Finally healthy, receiver leads Seminoles in touchdowns (six) and is second in catches (20) and yards (353).
By BRIAN LANDMAN, Times Staff Writer
© St. Petersburg Times, published October 23, 2002
TALLAHASSEE -- Florida State receiver Talman Gardner was frenzied.
"I didn't get the play," he said. "We were in a hurry-up and I didn't get the play. I was yelling, 'What's the play? What's the play?' But they couldn't hear me."
The Orange Bowl was that deafening.
Down 28-27 to top-ranked Miami, the Seminoles were driving into field-goal range but were out of timeouts, and the clock was running. Sixty seconds, 59, 58
But Gardner didn't panic. He watched receiver Anquan Boldin burst off the line. Fifty-seven, 56, 55
Gardner then peered back at quarterback Chris Rix and reacted to what he saw.
"Chris was scrambling," he said, "and he threw the ball up and I just made a break on the ball."
Gardner outpositioned defensive back Al Marshall, jumped and somehow caught the ball for a 15-yard gain at the Miami 25.
"He made a great catch," said Rix, who had been leveled by two defenders as he released the ball.
Although that catch was negated when FSU missed a last-second field goal, Gardner's senior season has been filled with big plays. After starting slowly, with three drops and one reception in the first two games, he is second on the team in catches (20) and yards (353) and leads in touchdowns (six).
The numbers are modest, but the usually pass-happy Seminoles are running more than they have in ages. They threw 19 times for 83 yards against Miami.
"For a selfish person it could be real frustrating, but we're trying to get wins," Gardner said. "Whatever the coaches have in the game plan to help this team win, I'm all for. A selfish person would probably look at it like, 'I'm not getting the ball like I'm supposed to.' But I'm here to win games."
The coaches have decided the best way to win is to rely on the talented, senior-dominated offensive line and the running of tailbacks Greg Jones and Nick Maddox. But they also recognize they need balance or risk becoming predictable.
"You have to do both, you simply cannot win one-dimensionally," coach Bobby Bowden said.
If FSU's offense is to get off the ground, the ball likely will come Gardner's way, even against a veteran Notre Dame secondary. Gardner and Rix have developed a bond and seem to sense what the other is thinking, which helps when one of them doesn't know the play.

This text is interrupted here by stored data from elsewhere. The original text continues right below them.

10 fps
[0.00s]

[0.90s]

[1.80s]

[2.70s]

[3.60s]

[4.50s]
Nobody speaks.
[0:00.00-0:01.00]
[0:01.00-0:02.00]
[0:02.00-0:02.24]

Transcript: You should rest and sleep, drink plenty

"I really can't explain that," Rix said. "Maybe more of our plays are called to his position rather than a backside receiver like Robert (Morgan). But he's just a playmaker."
Much of that has to do with his continued good health. His first three seasons in Tallahassee were checkered by injuries: a hernia, a painful pelvis, shoulder separations, lower back strains, hamstring pulls. That limited his action and effectiveness.

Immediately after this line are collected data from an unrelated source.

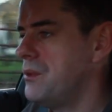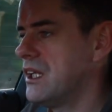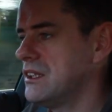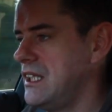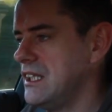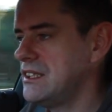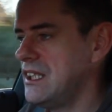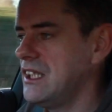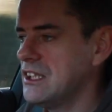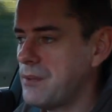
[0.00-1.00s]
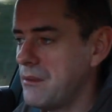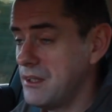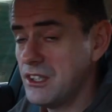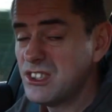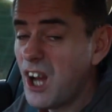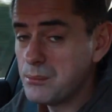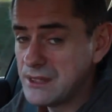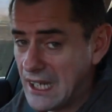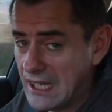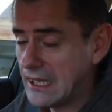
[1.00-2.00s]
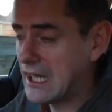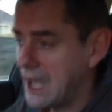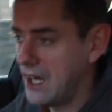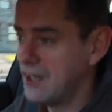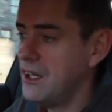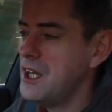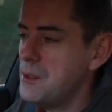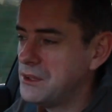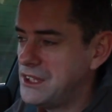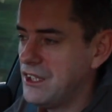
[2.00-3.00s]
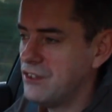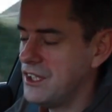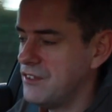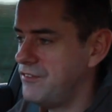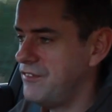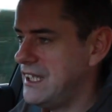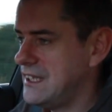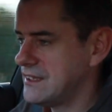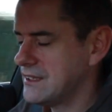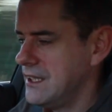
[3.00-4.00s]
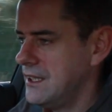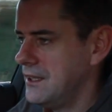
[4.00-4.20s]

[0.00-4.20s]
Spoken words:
because the Insignia is probably their top selling car, particularly the fleets.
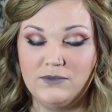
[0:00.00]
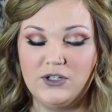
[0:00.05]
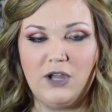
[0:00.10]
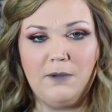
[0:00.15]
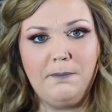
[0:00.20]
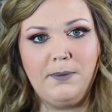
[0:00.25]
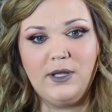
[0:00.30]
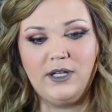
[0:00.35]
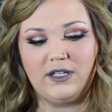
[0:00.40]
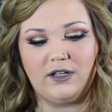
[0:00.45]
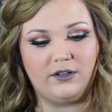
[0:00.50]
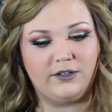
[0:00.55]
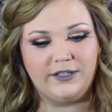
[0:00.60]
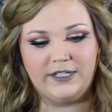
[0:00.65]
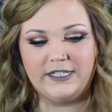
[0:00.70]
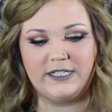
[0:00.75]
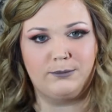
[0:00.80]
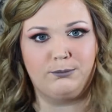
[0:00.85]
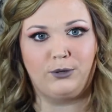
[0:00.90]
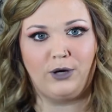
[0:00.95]
Don't put all
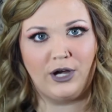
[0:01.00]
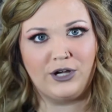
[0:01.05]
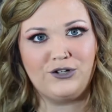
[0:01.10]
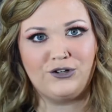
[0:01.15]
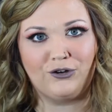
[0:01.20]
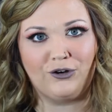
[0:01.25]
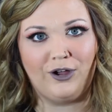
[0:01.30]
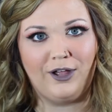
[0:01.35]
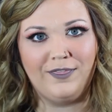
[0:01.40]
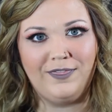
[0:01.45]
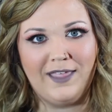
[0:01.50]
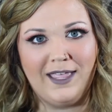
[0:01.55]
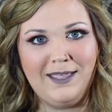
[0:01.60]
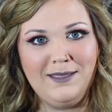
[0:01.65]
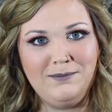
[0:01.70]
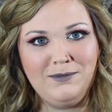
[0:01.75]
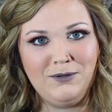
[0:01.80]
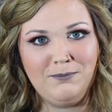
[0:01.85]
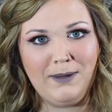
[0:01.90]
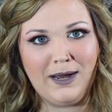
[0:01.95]
this pressure on
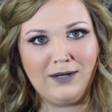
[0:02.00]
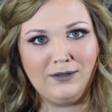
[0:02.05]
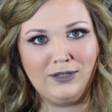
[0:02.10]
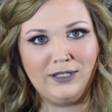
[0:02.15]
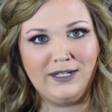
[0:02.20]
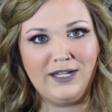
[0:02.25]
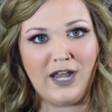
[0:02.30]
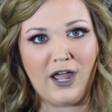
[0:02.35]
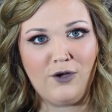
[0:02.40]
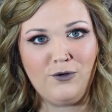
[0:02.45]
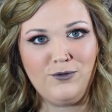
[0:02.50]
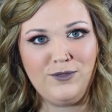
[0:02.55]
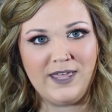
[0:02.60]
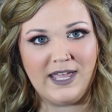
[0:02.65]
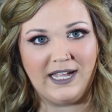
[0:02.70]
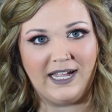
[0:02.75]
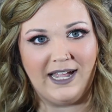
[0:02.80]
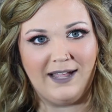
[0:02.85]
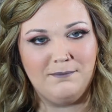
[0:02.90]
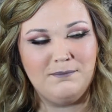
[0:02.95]
them. You barely know
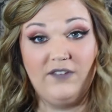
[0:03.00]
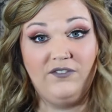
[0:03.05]
them.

"When I started getting injured and it was holding me out, I started to get discouraged," he said. "My mom was like, 'Just pray. If it's meant to be it's going to be.' She kept instilling that in my head. Sometimes I'd get down on myself and I told her, 'I don't think this is for me; maybe I need to try something else.' "
But he persevered, worked hard to improve his fitness and has blossomed.
"He's hungry. That's it, point blank," cornerback Stanford Samuels said. "That's not for individual accolades. He wants a national championship and now at this point, an ACC championship and a BCS bowl. All he talks about is how hungry he is and that makes him tough."
In the past, he might have let a few drops early in the season affect his concentration and might have seemed lost if he didn't hear a call.
"Talman's a fighter," offensive coordinator/receivers coach Jeff Bowden said. "He'll do anything you ask him to do, and he'll do it as hard as he can do it. With him, you feel like whether he makes a play or not, you're going to get everything he's got, and that he might be your best chance."